Resistive heating: if the getter tab is made of high-resistance material (nichrome wire), passing sufficient current through it heats the getter by resistive heating. This approach requires electrical isolation of the getter circuit from the main tube electrodes.
Optical focusing: using a lens or mirror to focus sunlight onto the getter cup through the glass. With sufficient concentration (equivalent to a 100x lens), glass doesn’t significantly absorb near-infrared and visible wavelengths, and the nickel cup can be heated to firing temperature. Impractical for production but interesting as an emergency method.
Diagnosing Getter Condition
A properly fired and active getter appears as a shiny, silver-gray metallic mirror on the glass inside the tube, typically concentrated near the top dome. This mirror is the deposited barium metal, and it remains active as long as it retains this bright metallic appearance.
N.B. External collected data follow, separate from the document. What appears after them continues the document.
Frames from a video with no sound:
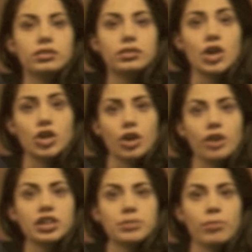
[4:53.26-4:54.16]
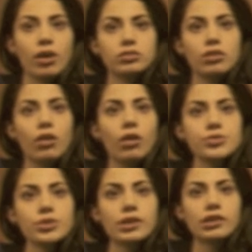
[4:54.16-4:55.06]
The ionic bond
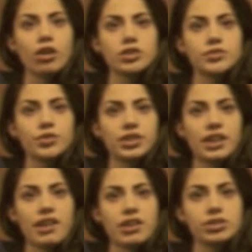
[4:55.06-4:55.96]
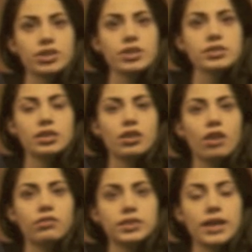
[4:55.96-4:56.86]
also accounts for the characteristic
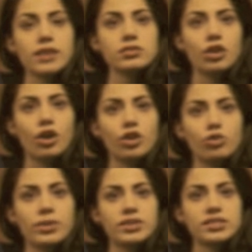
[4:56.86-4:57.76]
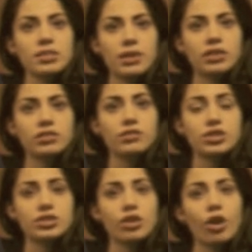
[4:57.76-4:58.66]
of glass ionomer cement, which
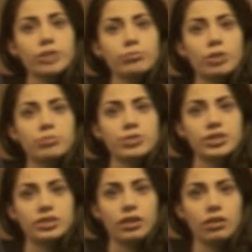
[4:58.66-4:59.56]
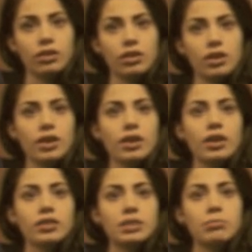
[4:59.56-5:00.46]
is hard but brittle.
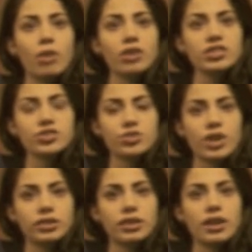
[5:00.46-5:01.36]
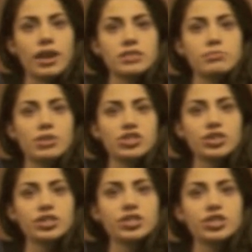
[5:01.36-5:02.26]
The bond strength, as measured in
A white or cream-colored deposit where the silver mirror should be indicates that barium has reacted with oxygen (usually water vapor — BaO + CO₂ → BaCO₃ is also possible). The tube has been exposed to air, either through a crack in the glass, a failed seal, or during manufacture. This tube will have poor vacuum and likely performs poorly or fails immediately.
A getter mirror that is only slightly tarnished around the edges but still mostly silver indicates mild atmospheric contamination — perhaps a microleak that has been present for years. The tube may still function but will have shortened remaining life.
No mirror at all indicates either that the getter was never fired (a manufacturing defect), or that the mirror evaporated — both possibilities suggest the tube is suspect. Check the tube’s performance against specifications.
For salvage equipment being restored, use getter condition as a primary screening criterion before testing tubes electrically. Only tubes with intact, bright getter mirrors are worth testing. Tubes with oxidized getters go directly to the parts bin for electrode material recovery.